13 – Climate Action15 – Life on Land

Ojo Verde

From the Amazon to Broceliande

Peru covers a large part of the north-western Amazon rainforest. The Amazon, the world’s largest forest and the planet’s green lung, has been facing major deforestation problems since the 1990s, leading to severe biodiversity loss and contributing to climate change. It is also populated by numerous communities who live directly or indirectly by and for the forest, and have a rich vision of its preservation, which is given too little consideration in the arenas of globalised public debate.

The forest of Brocéliande, in Brittany, is both a sensitive area and an archetypal forest of Western myths. The forest is currently the focus of debate on how to regulate the area, protect the forest and ensure that human activities coexist.

Artist
Jessica Moulinet, Philippe Ranguin, Christian Bendayan, Rember Yahuarcani
Partners
Alliance française du Pérou, Destination Brocéliande, Breton associations
Participants
People from Iquitos, Members of Brocéliande associations
Agency
AFD Peru

Forests and people

9

million hectares deforested in the Peruvian Amazon

4

artists mobilised

2

forests in dialogue

Metis initiates cross-residencies between Amazonia and Brocéliande, enabling two Peruvian and two French artists to meet and exchange ideas. 

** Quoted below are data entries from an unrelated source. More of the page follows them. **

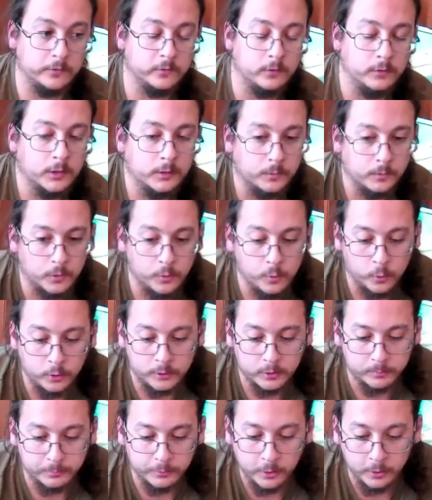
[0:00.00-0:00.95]
So you can
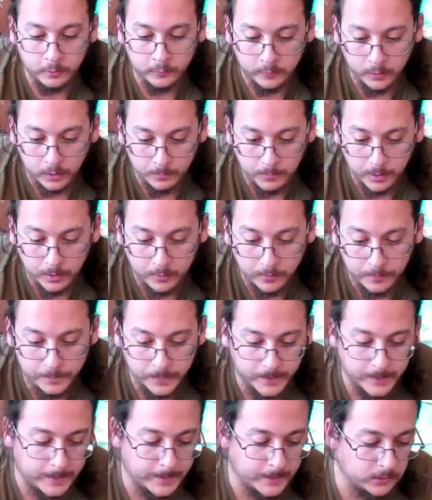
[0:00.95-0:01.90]
record your program out,
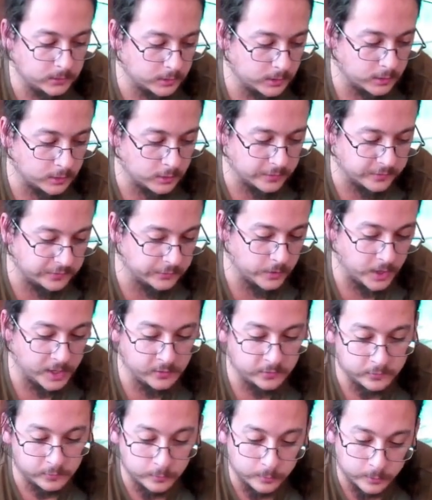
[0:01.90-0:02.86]
and then you can also
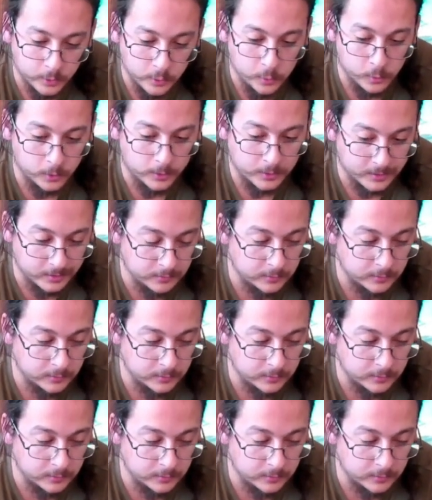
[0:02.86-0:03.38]
ISO record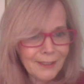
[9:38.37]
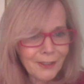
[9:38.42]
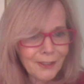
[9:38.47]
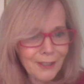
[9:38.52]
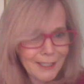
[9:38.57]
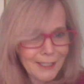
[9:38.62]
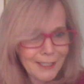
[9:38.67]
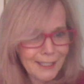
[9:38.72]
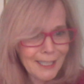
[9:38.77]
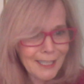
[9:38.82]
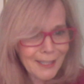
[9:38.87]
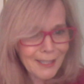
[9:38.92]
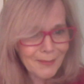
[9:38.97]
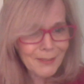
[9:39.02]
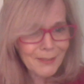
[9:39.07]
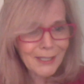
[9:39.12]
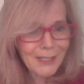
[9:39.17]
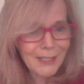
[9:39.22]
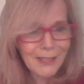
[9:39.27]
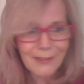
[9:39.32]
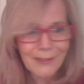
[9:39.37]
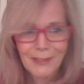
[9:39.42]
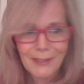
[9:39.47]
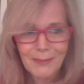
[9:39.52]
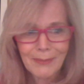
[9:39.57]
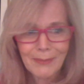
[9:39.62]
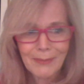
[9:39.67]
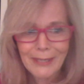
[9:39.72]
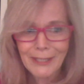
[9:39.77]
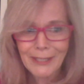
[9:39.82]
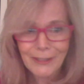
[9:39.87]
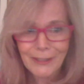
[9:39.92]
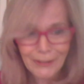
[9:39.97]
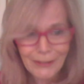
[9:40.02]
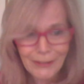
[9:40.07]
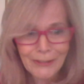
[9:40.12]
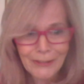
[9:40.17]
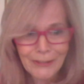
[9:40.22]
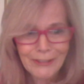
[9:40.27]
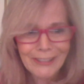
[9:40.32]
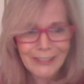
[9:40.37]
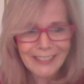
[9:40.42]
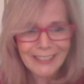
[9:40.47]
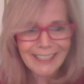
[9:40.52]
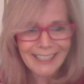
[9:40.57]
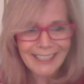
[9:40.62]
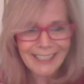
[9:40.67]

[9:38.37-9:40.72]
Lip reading: Do they see themselves as being good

On the French side, storyteller Jessica Moulinet took part in the project. Originally from the forest of Brocéliande, she draws her inspiration from the spirituality of the peoples and myths of the forest, echoing the Celtic tradition of which she is the heir.  At her side is Philippe Manguin, a photographer and graphic designer based in Brocéliande. Through his work, he reappropriates the forest, its moors and its light, and tells the legends of this land in a new way. Together, they will be undertaking a three-week residency in the Amazon.

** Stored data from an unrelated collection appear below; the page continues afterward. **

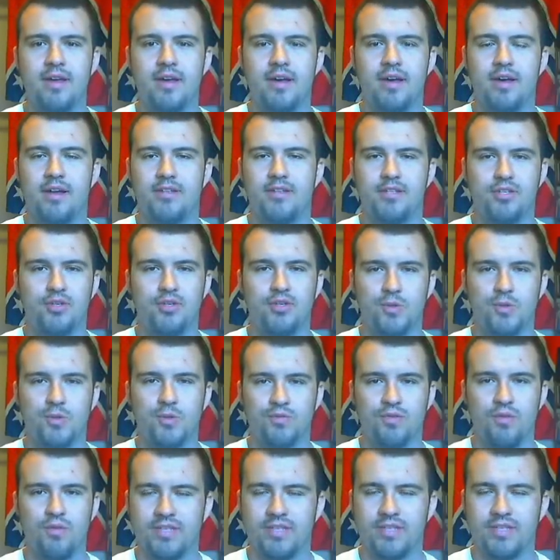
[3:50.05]
to choose
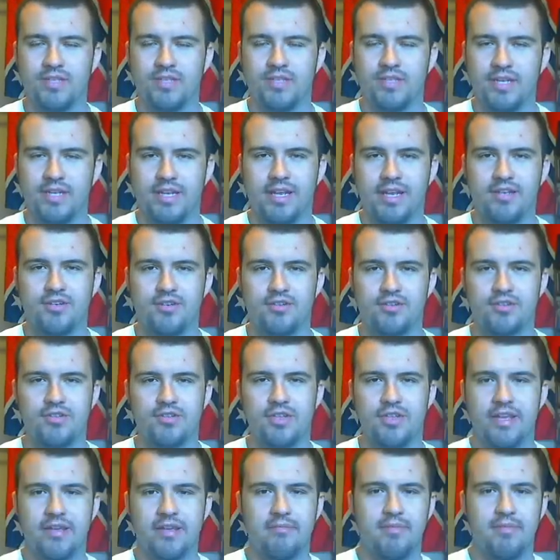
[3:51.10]
from when they're teenagers
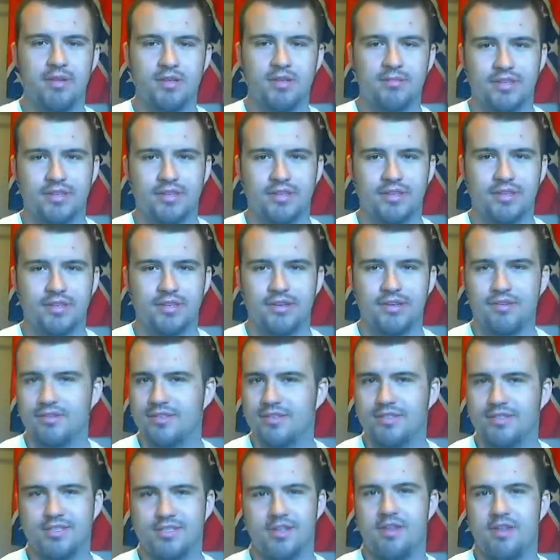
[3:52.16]
so they can build up their
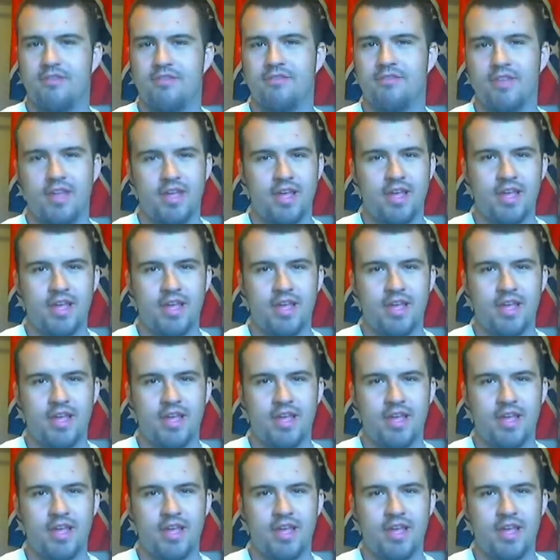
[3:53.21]
skills instead of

On the Peruvian side, two artists have been mobilised. Christian Bendayan is a visual artist born in Iquitos, in the heart of the Amazon. Winner of Peru’s National Culture Prize in 2012, he represents his country at various biennials and fairs around the world. He is also committed to promoting Amazonian art, organising exhibitions (notably at the Museum of Contemporary Art in Lima), documentary series and publications. Rember Yahuarcani is a painter and activist from the Aimeni clan of the Uitoto nation in the north of the Peruvian Amazon. In his paintings, animals, plants, people and spirits are interconnected. They invite the Western viewer to immerse themselves in the Uitoto culture, and to experience the world from a different system of thought.

Together, they have put their practices, lifestyles and imaginations into dialogue.

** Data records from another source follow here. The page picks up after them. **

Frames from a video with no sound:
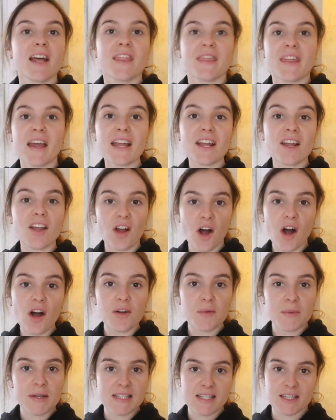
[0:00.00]
thank
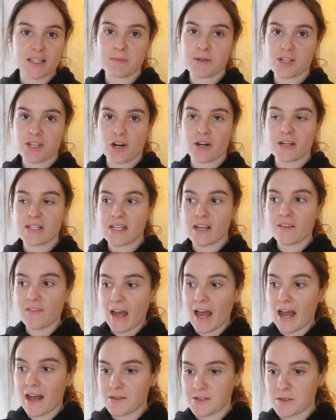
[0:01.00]
God we did the majority of
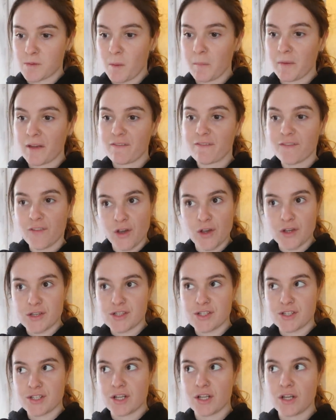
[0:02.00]
the house when we
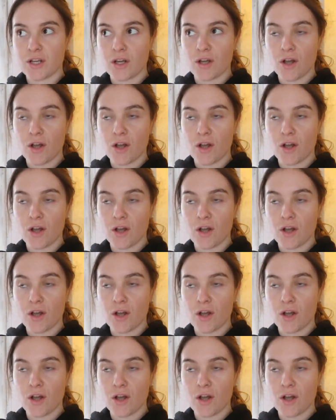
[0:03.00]
first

Their meeting gave them the opportunity to exchange ideas on the traditions and mythologies associated with the Amazon and Broceliande, and to reflect on the links between man and the forest, on the symbiosis that is possible, and certainly necessary, for its preservation.

In Peru and France, they set up creative workshops to engage local residents of the two forests in sensitive reflection on their links with the forest and with living things, and on solutions for its preservation. The participants, in Peru and France, were able to express their links with the forest, and to realise that the problem exists elsewhere. 

At the end of these residencies, recitals, stories and exhibitions were presented to the public. In Peru, the exhibition was held at the Alliance française in Lima.

The participation of the Destination Brocéliande tourist office enabled its members to enrich their view of the forest and their approach to forest conservation.

 

Laurent Pacoud, AFD Director for Peru

‘People can live sustainably in symbiosis with their environment, with their forests. We should follow the example of the way of life of the native populations of Amazonia’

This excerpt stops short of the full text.